Last year when I was about to sprout, it was the first year Phillips came instead of his father. When he walked in among us we were most uneasy at the size of him, for he is delicately made, hardly taller than a mulberry himself, and similar shaped to them except in lacking a paunch. Apart from the shrinkage, though, you would think him the same man as his father. He wore the same fine clothes, as neat on him as if sewn to his body directly, and the fabrics so fine you can hardly see their weave. He had the same wavy hair, but brown instead of silver, and a beard, though not a proper one, trimmed almost back to his chin.

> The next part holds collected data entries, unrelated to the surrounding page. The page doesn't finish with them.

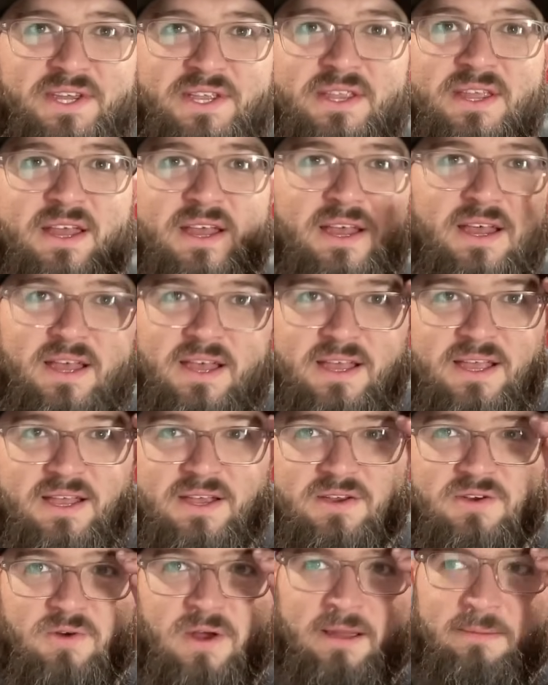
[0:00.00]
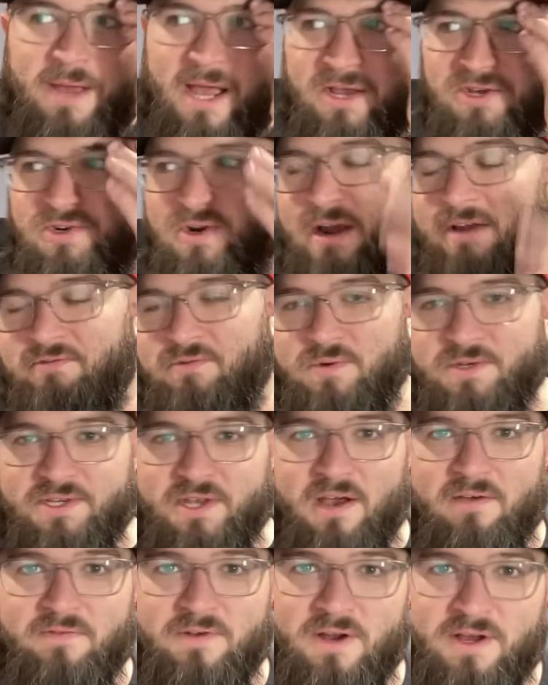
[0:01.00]
And Graham Ashcraft was
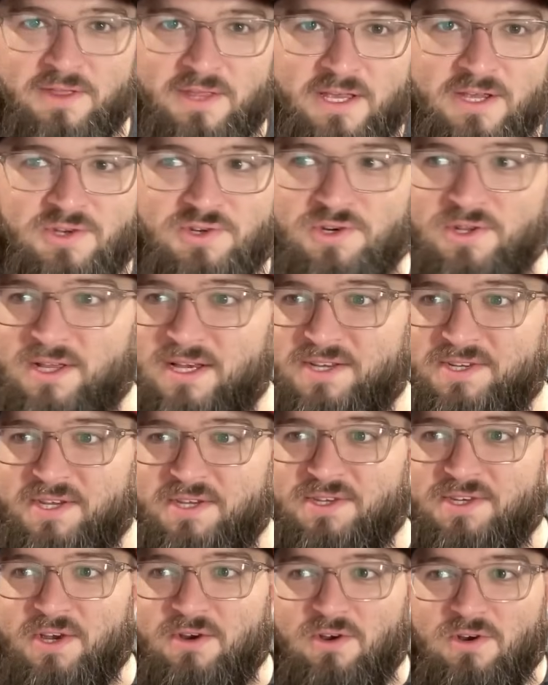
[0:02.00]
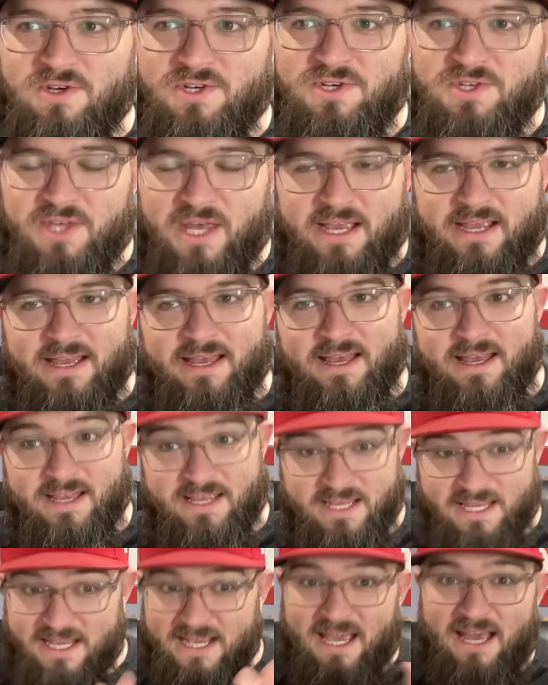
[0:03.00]
off and on the injured list. And so you're just like,
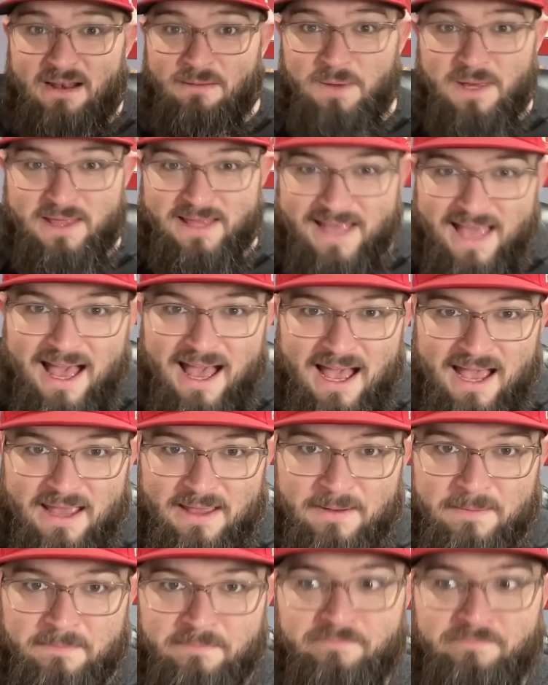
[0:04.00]
you got to be the guy.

The mothers were all behind us and some of the fathers too, putting their children forward. He barely looked at me, I remember, but moved straight on to the Thaw children; there are lots of them and they are very much of the mulberry type already, without you sewing a stitch on them. I remember being insulted. The man had not
But then Ma put her arm over my shoulder and clamped me to her, my back against her front. We both watched Phillips among the Thaws, turning them about, dividing some of them off for closer inspection. The chosen ones — Hinny and Dull Toomy, it was, that time, those twins — stood well apart, Pa Toomy next to them arms folded and face closed. They looked from one of us to another, not quite sure whether to arrange their faces proudly, or to cry.

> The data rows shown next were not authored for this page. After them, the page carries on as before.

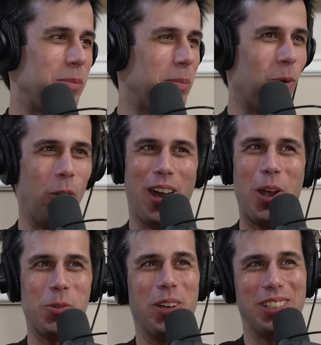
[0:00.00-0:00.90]
me more
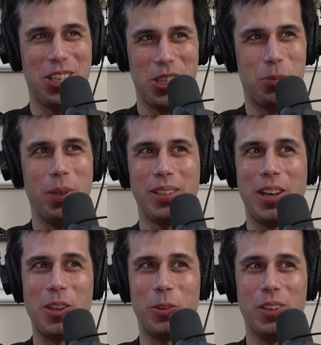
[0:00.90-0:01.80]
hardware. Let's just build
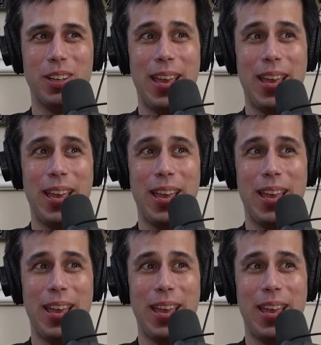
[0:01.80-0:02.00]
another one.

Because it is the end of things, if you get chosen. It is the end of your line, of course — all your equipment for making children is taken off you and you are sewn up below. But it is also the end of any food but the leaves — fresh in the spring and summer, sometimes in an oiled mash through autumn if you are still awake then. And it is the end of play, because you become stupid; you forget the rules of all the games, and how to converse in any but a very simple way, observing about the weather and not much more. You just stay in your box, eating your leaves and having your stuff drawn off you, which we sell, through Phillips, in the town.
It is no kind of life, and I was glad, then, that I had not been taken up for it. And Ma was glad too, breathing relieved above me as we watched him sort and discard and at length choose Arvie Thaw. I could feel Ma’s gladness in the back of my head, her heart knocking hard in her chest, even though all she had done was stand there and seem to accept whatever came.
While we tracked John Barn today, I was all taken up impressing Phillips. The forest and paths presented me trace after trace, message after message, to relay to the town-man, so’s he could see what a good tracker I was. I felt proud of myself for knowing, and scornful of him for not — yet I was afraid, too, that I would put a foot wrong, that he would somehow catch me out, that he would see something I had missed and make me a nobody again, and worthy of his impatience.
So John Barn himself was not much more to me than he’d always been; he was even somewhat less than other animals I hunted, for he had not even the wit to cut off the path at any point, and he left tracks and clues almost as if he wanted us to catch him, things he had chewed, and spat out or brought up from his stomach, little piles of findings — stones, leaves, seed-pods — wet-bright in the light rain. He might as well have lit beacon-fires after himself.
Climbing up to him in the tree, I could see his froggy paunch pouching out either side of the branch, and his skinny white legs around it, and then of course his terrible face watching me.
“Which one are you?” he said in that high, curious way they have. They can never remember a name.
“I am George,” I said, “of the Treadlaws.”
“Evening’s coming on, George,” he said, watching as I readied the rope. This was why I had been brought, besides for my tracking. Mulberries won’t flee or resist anyone smaller than themselves (unless he is Phillips, of course, all-over foreign), but send a grown man after them and they will throw themselves off a cliff or into a torrent, or climb past pursuing up a tree like this. It is something about the smell of a grown man sets them off, which is why men cannot go into the box for the silk, but only mothers.